The country’s chicken supply remains ample and is enough to meet the expected spike in demand for poultry meat during the holiday season, according to the United Broiler Raisers Association (Ubra).
”Supply has been stable for all market segments, although wet-market prices, as usual, are more volatile,” Ubra President Elias Jose Inciong told the BusinessMirror. ”So far, no complaints [on supply]. Higher prices in wet markets have nothing to do with supply levels.
Inciong added the latest case of avian influenza in Cabiao, Nueva Ecija, has not affected chicken prices and supply.

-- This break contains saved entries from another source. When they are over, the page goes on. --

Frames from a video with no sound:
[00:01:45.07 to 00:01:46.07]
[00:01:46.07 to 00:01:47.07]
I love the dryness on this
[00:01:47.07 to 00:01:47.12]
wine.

He revealed that the farm-gate price of broiler could go up to more than P100 per kilogram (kg), from the current P94 to P100 per kg, in the next few weeks due to the expected hike in demand.

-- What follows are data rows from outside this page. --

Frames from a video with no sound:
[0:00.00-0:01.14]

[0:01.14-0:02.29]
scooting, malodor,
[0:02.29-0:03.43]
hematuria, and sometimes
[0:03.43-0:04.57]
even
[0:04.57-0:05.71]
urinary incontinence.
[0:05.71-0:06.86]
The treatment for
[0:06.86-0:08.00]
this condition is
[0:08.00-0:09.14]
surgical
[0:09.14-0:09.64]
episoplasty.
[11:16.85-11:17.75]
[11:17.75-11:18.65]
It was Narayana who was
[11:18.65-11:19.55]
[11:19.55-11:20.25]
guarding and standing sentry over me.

”Farm-gate price could increase but after Christmas, it would collapse,” Inciong said.
Poultry growers in Central Luzon incurred huge losses after the government announced in August that bird flu struck Pampanga. The farm-gate price of broiler fell to as much as P15 per kg, as consumers avoided eating chicken for weeks following the announcement.
Farms in Jaen and San Isidro in Nueva Ecija were also affected by avian influenza (AI). Poultry growers in Pampanga and Nueva Ecija were forced to cull their flocks to prevent the spread of the virus.

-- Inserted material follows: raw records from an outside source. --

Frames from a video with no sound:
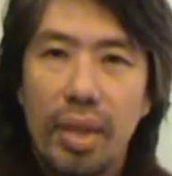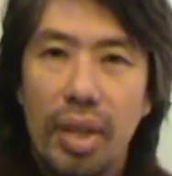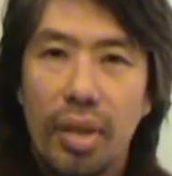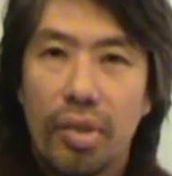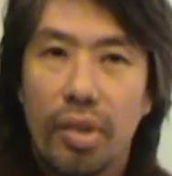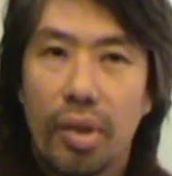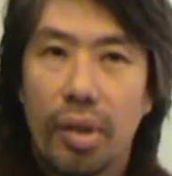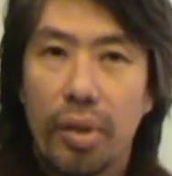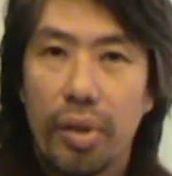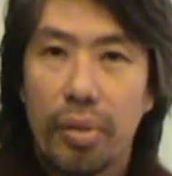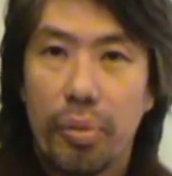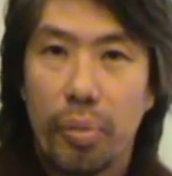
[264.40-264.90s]

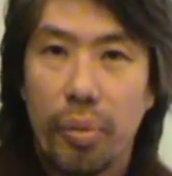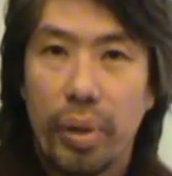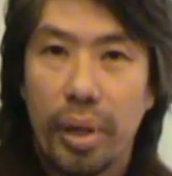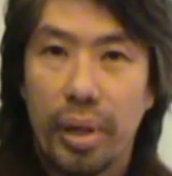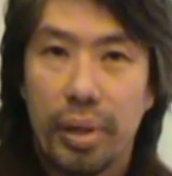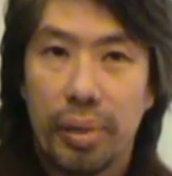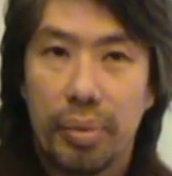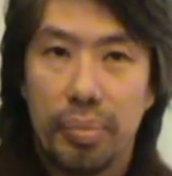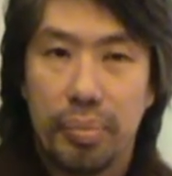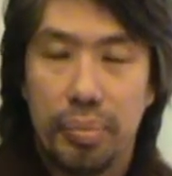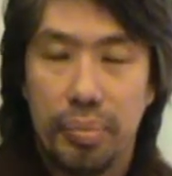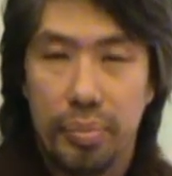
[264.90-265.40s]
So if we
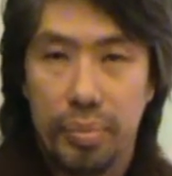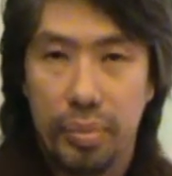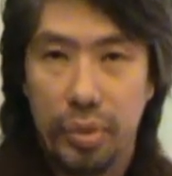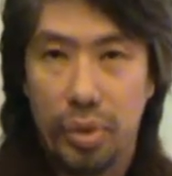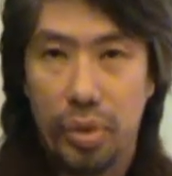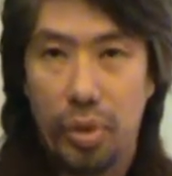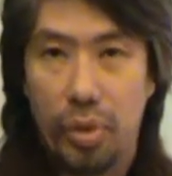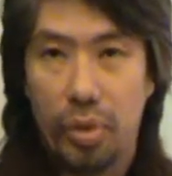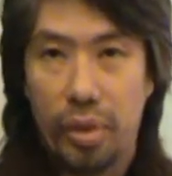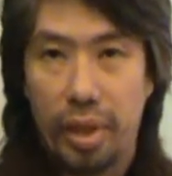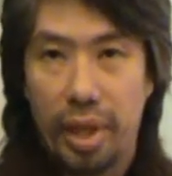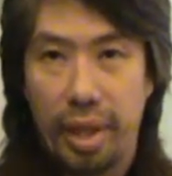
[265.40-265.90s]
are
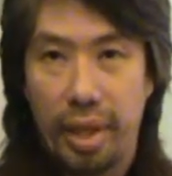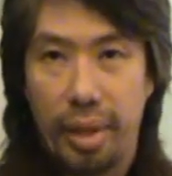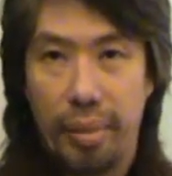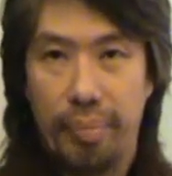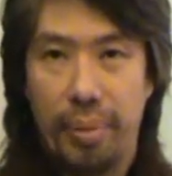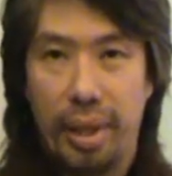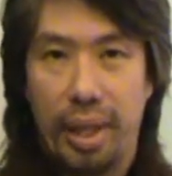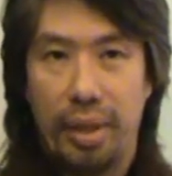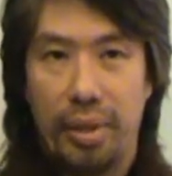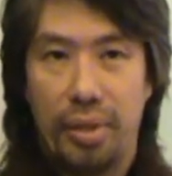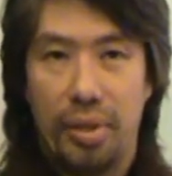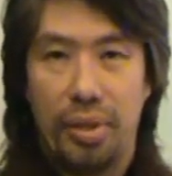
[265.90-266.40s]
talking
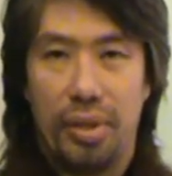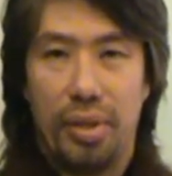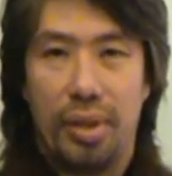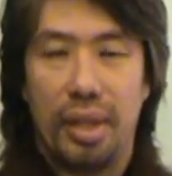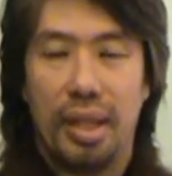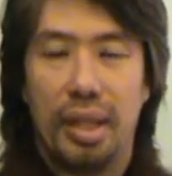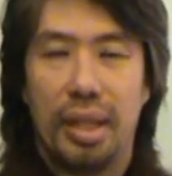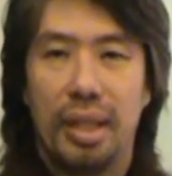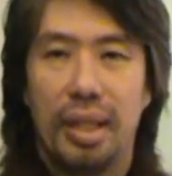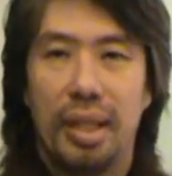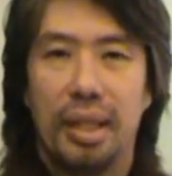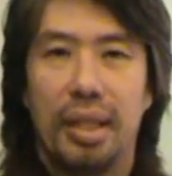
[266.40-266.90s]
about
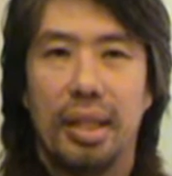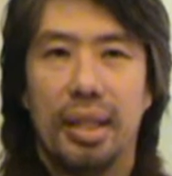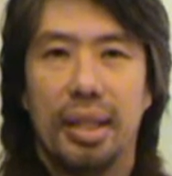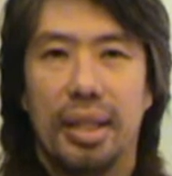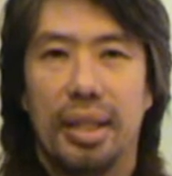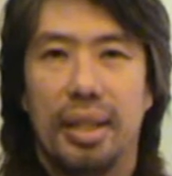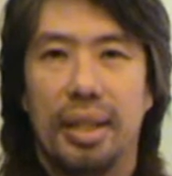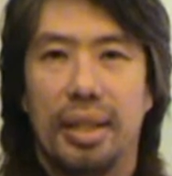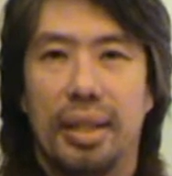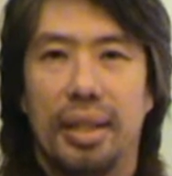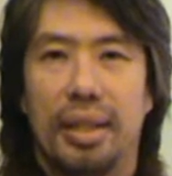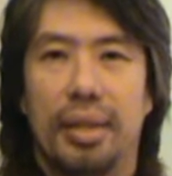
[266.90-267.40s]

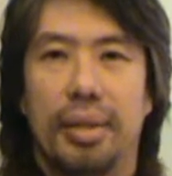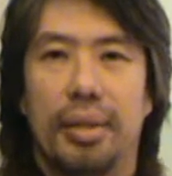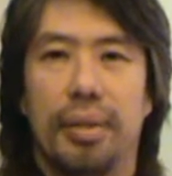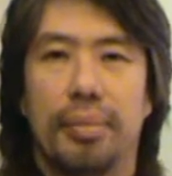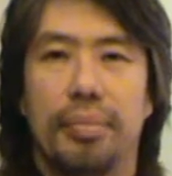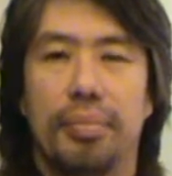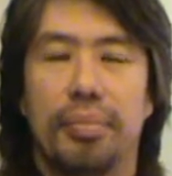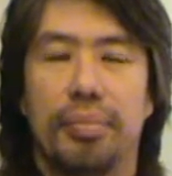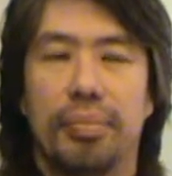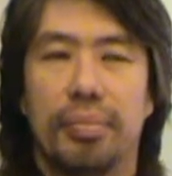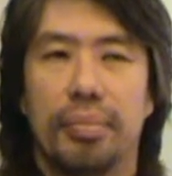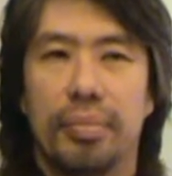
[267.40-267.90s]

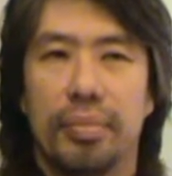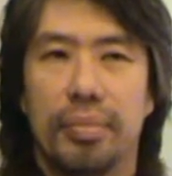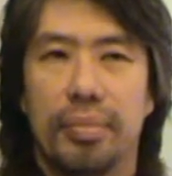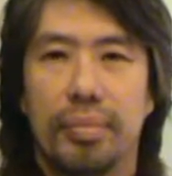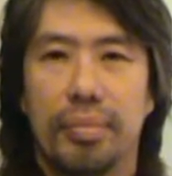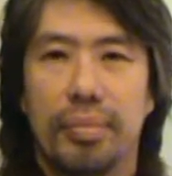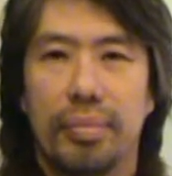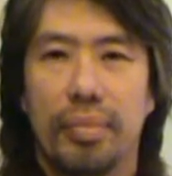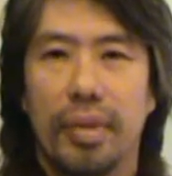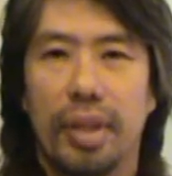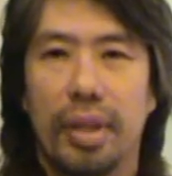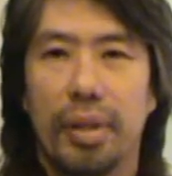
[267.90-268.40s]
um,
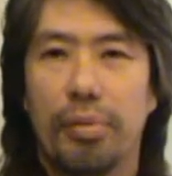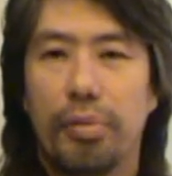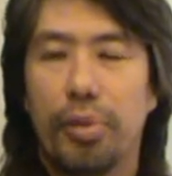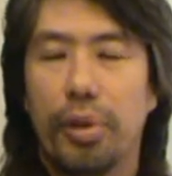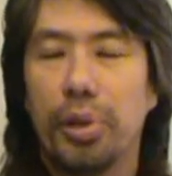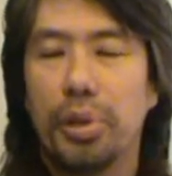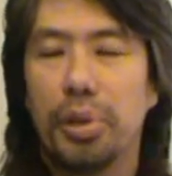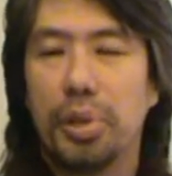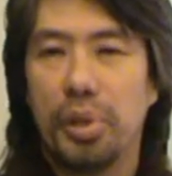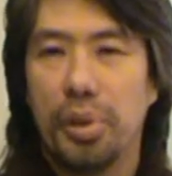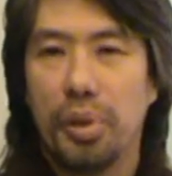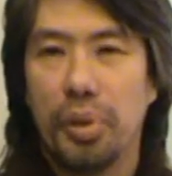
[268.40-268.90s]

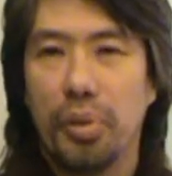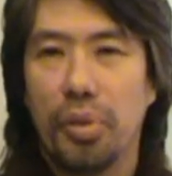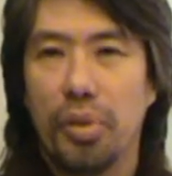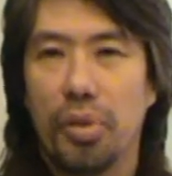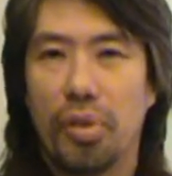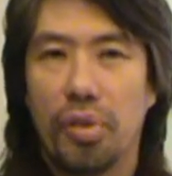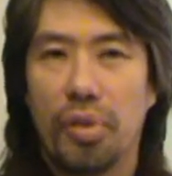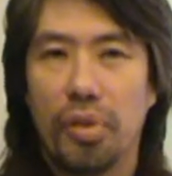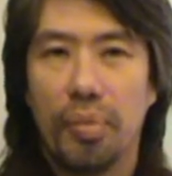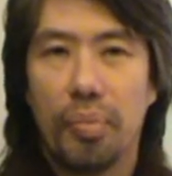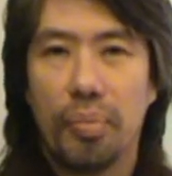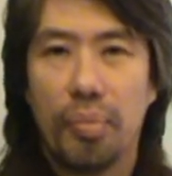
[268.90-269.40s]

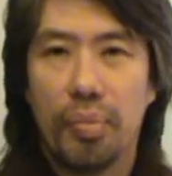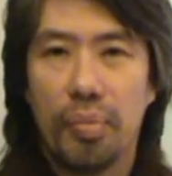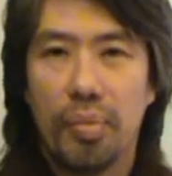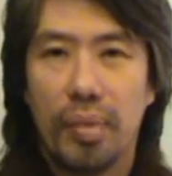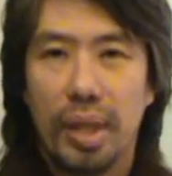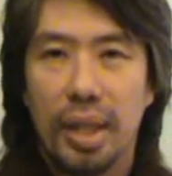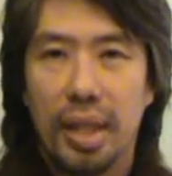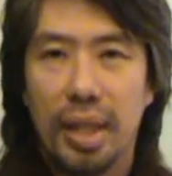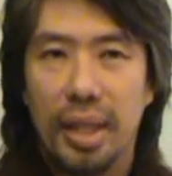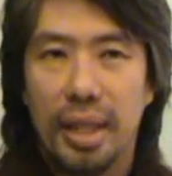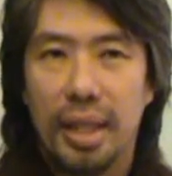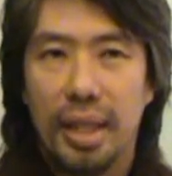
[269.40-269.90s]
virtues
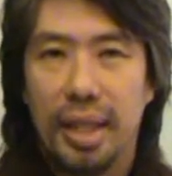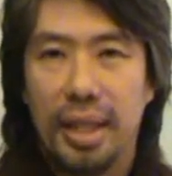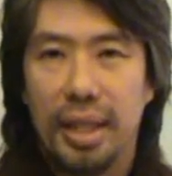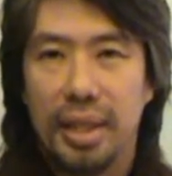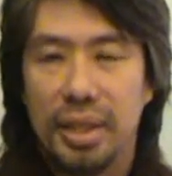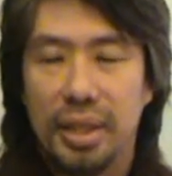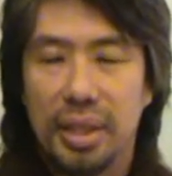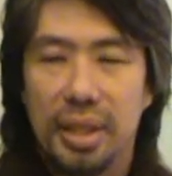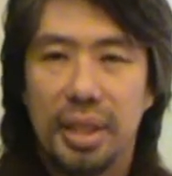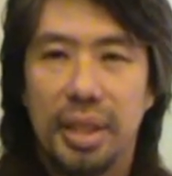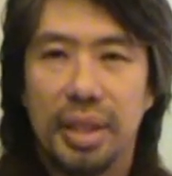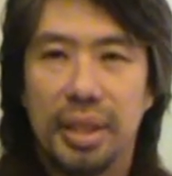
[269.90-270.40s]

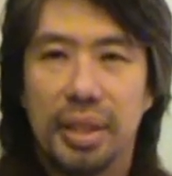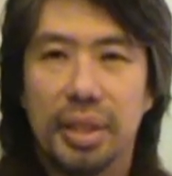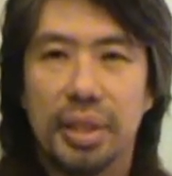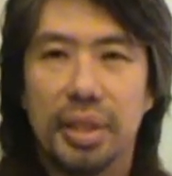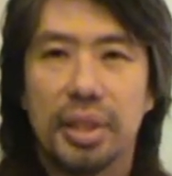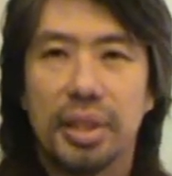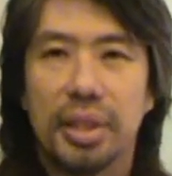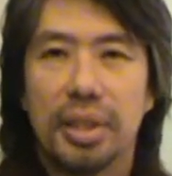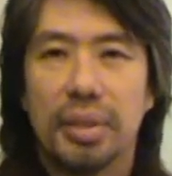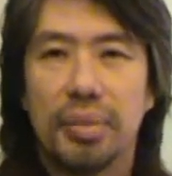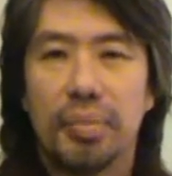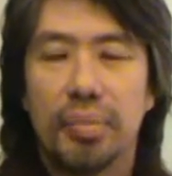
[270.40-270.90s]
and
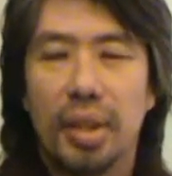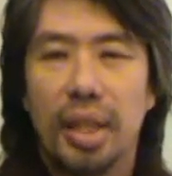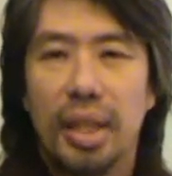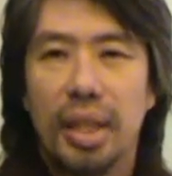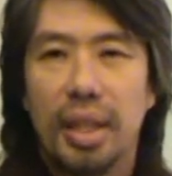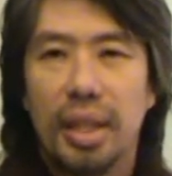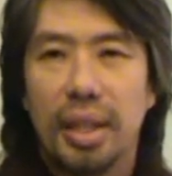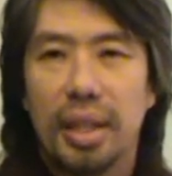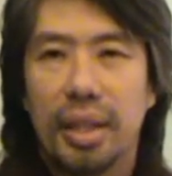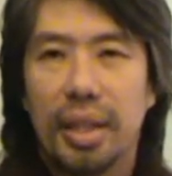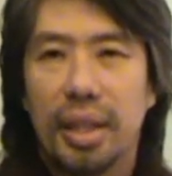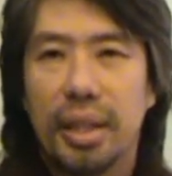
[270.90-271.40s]
sins,
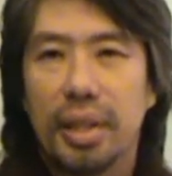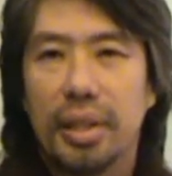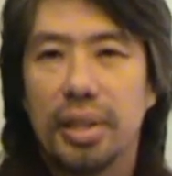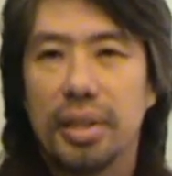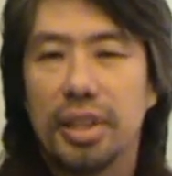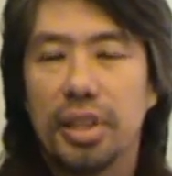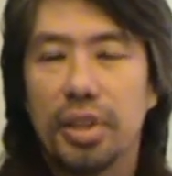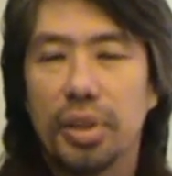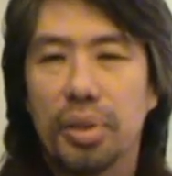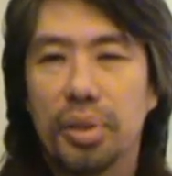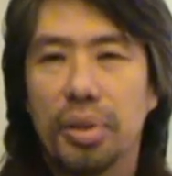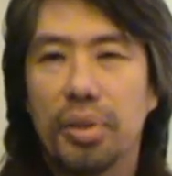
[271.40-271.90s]
there are
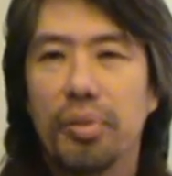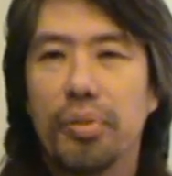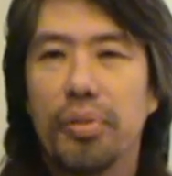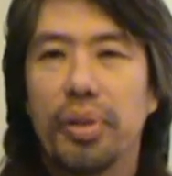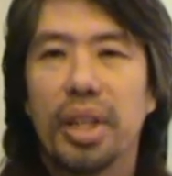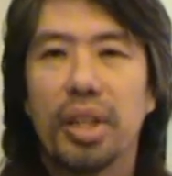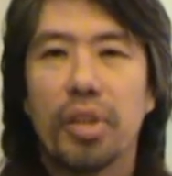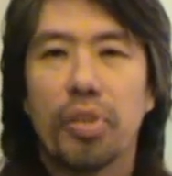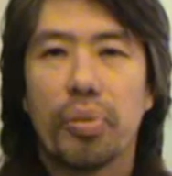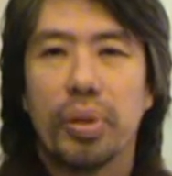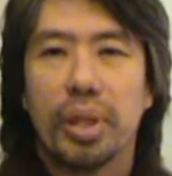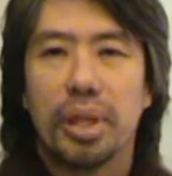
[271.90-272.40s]
certain
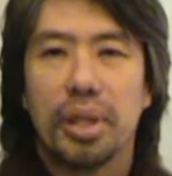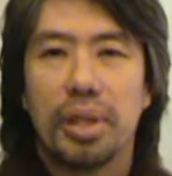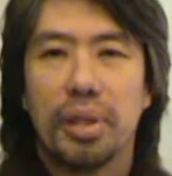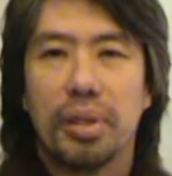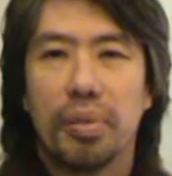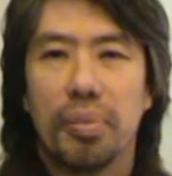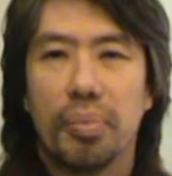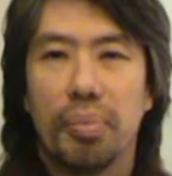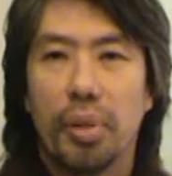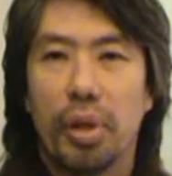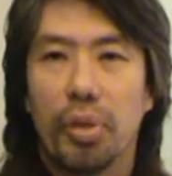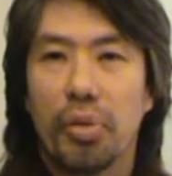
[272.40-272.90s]
things which
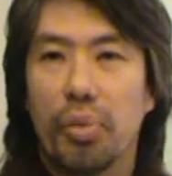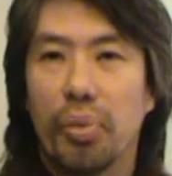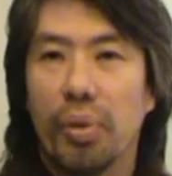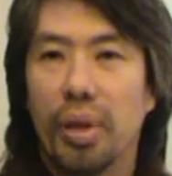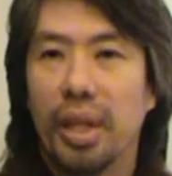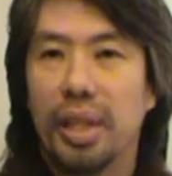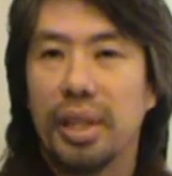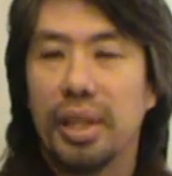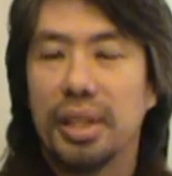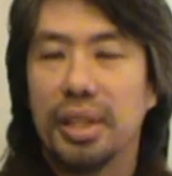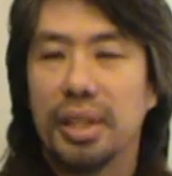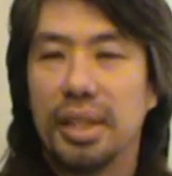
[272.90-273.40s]
most
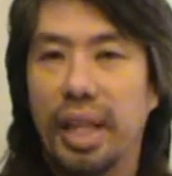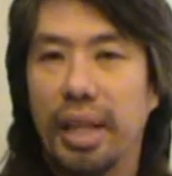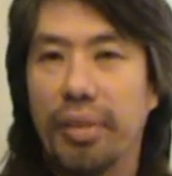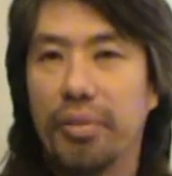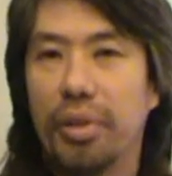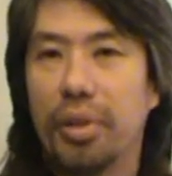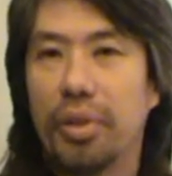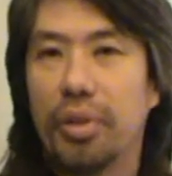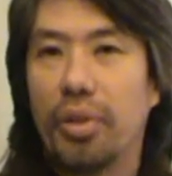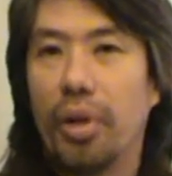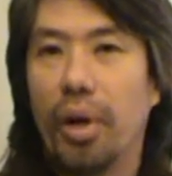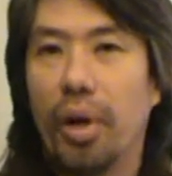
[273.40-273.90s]
religions have
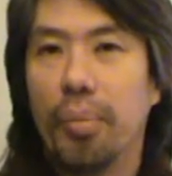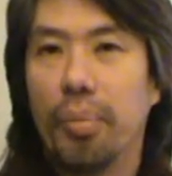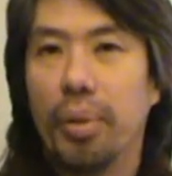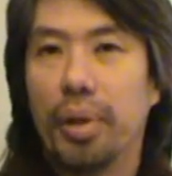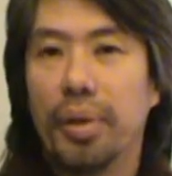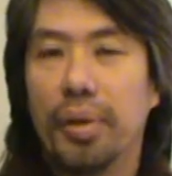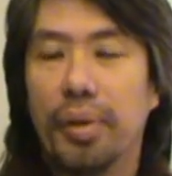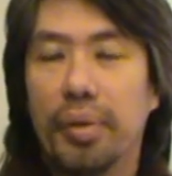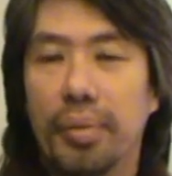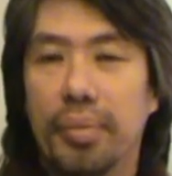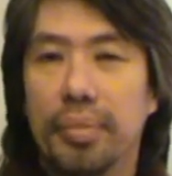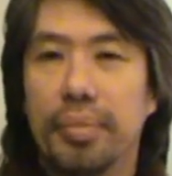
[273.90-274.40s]
in
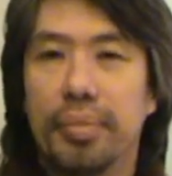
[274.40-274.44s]
common.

While a farm in Cabiao, Nueva Ecija, was struck by the virus last month, farm-gate and retail prices were not affected because of the government’s timely intervention, according to Agriculture Secretary Emmanuel F. Piñol.
“The earlier AI incident had a massive impact on the prices of chicken because we did not know what to do then. So we took extra precautionary measures because that time, we did not know the extent of the problem,” Piñol said.
“But this time around, it is farm-specific. What was hit was one farm, in Cabiao. We did not make a big fuss out of it anymore [as] it is already under control,” he added.
Data from the National Meat Inspection Service, as of November 27, indicated that traders have started to fill up cold storages as the country’s total dressed-chicken inventory grew by 31.43 percent to 27,217.48 metric tons (MT), from the previous week’s 20,708.99 MT.
However, the figure was 28.04 percent lower than the 37,822.56 MT recorded in the same period last year.
Data from the Philippine Statistics Authority (PSA) showed that the retail price of dressed chicken by end-November was unchanged.
For instance, the retail price of dressed chicken in the National Capital Region remained at P150 per kilogram, PSA data showed.